Spain on Friday becomes the first European country to play in Equatorial Guinea, but it does so amid controversy. According to Jacinto Lara, head of the Spanish branch of Amnesty International (APDHE), FIFA should cancel the game due to “kidnapping, torture and executions” in the country under the regime of President Teodoro Obiang, who is viewed as a dictator. “[Spanish soccer federation president Ángel María] Villar cannot sit at the same table as Obiang, a dictator who commits abhorrent crimes and who is seeking to make political use of the world champions,” Lara said.
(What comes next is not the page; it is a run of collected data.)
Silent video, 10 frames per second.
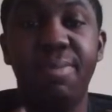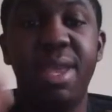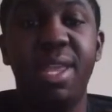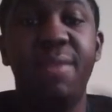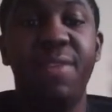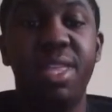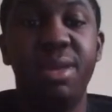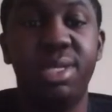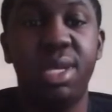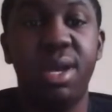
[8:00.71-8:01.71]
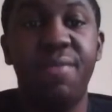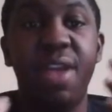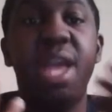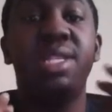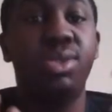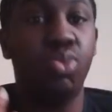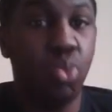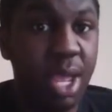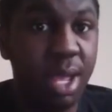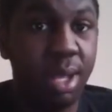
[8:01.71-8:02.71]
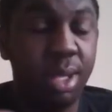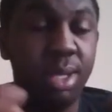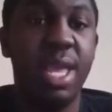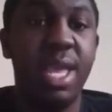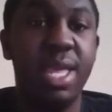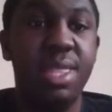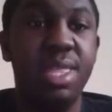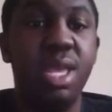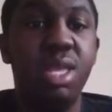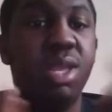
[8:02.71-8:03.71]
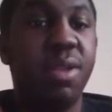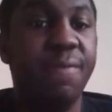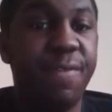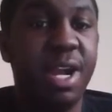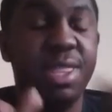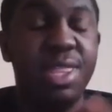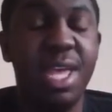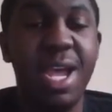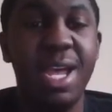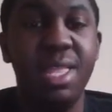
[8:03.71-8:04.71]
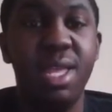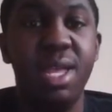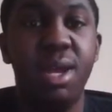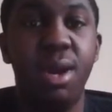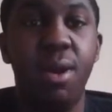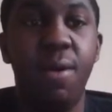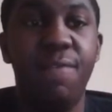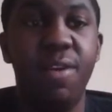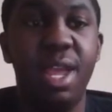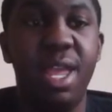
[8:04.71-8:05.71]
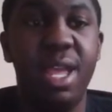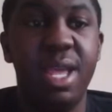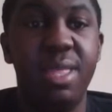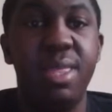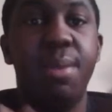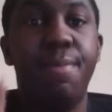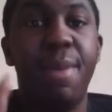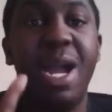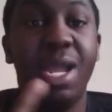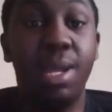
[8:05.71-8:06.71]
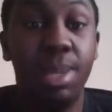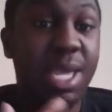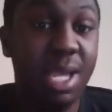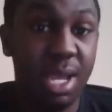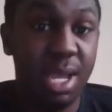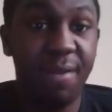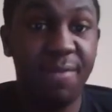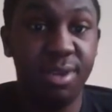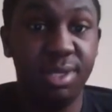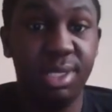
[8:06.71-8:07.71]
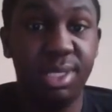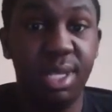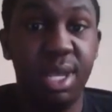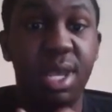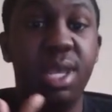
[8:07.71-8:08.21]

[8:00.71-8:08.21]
making videos of as well, and you can find that over in my Glee Covers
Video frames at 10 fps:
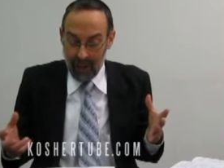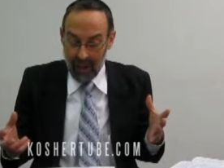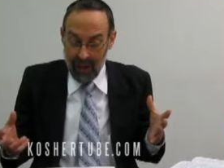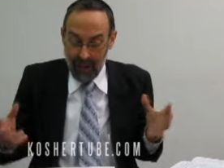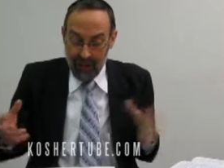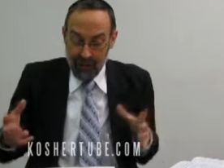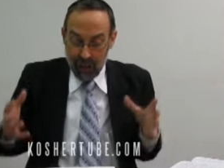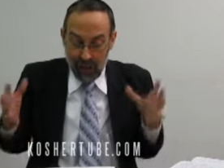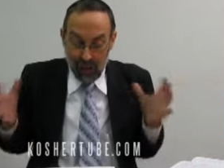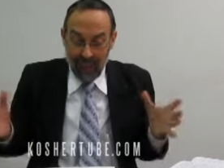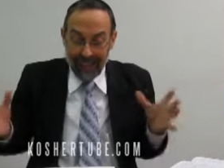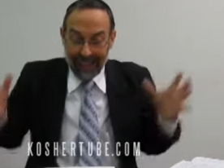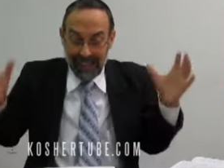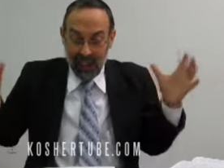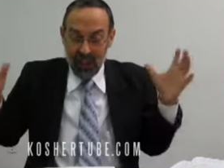and therefore shunning
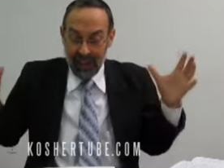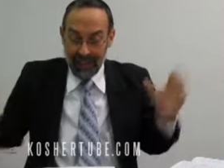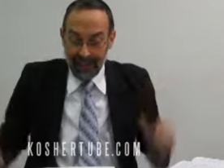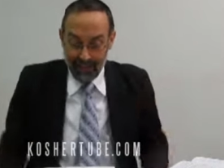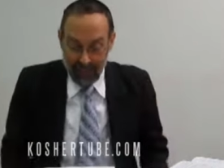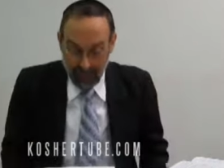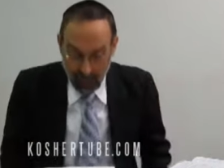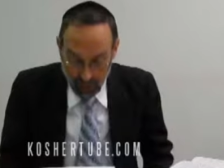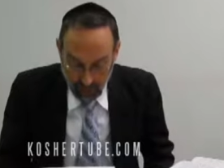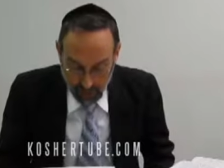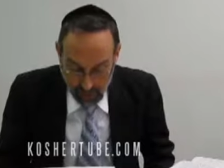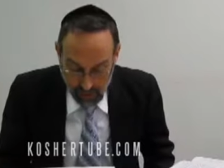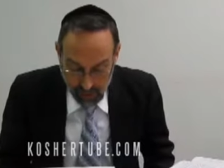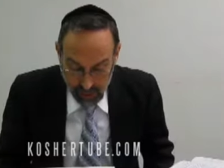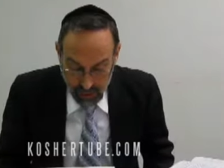this whole idea of the chalomos.
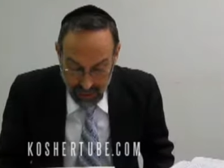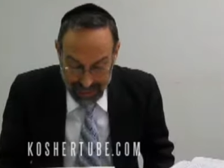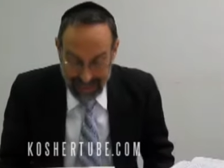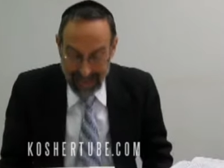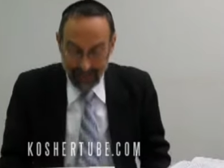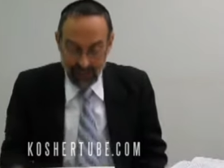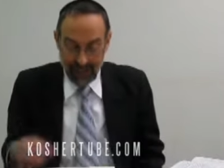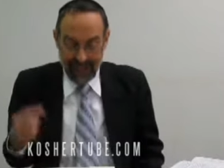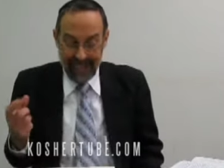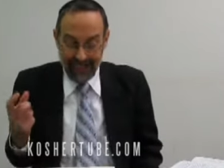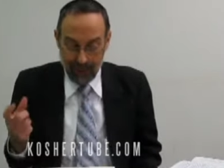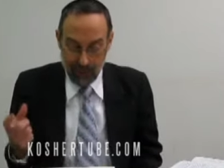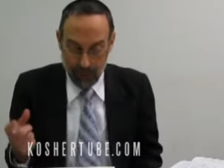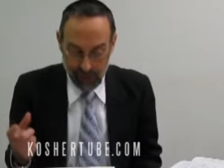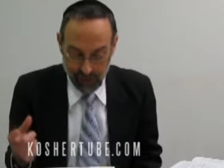And yet, look at the end of the
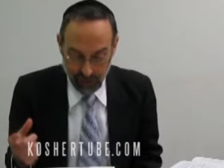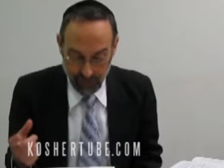puzzle.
AS claims that Spain’s soccer federation (RFEF) consulted the Spanish government before green-lighting the friendly in Malabo. Even so, the RFEF maintains that there is nothing political about Friday’s game. “People want to turn a sporting matter into a political one, and they’re managing it,” the RFEF said. “But if Spain are playing in Equatorial Guinea, it isn’t to pander to Obiang, but to give the Guinean people something to cheer about and to provide financial help to the country’s football federation, which is penniless. That’s why we’re going for free.”
Despite this, Lara claims: “There’s only one thing worse than playing there, and that’s the world champions having their photos taken with the dictator.” But the RFEF insists that will not happen: “There will be no photos or receptions with Obiang. Our contact with him will be limited to the match, if he is in attendance,” an unnamed high-ranking official tells AS.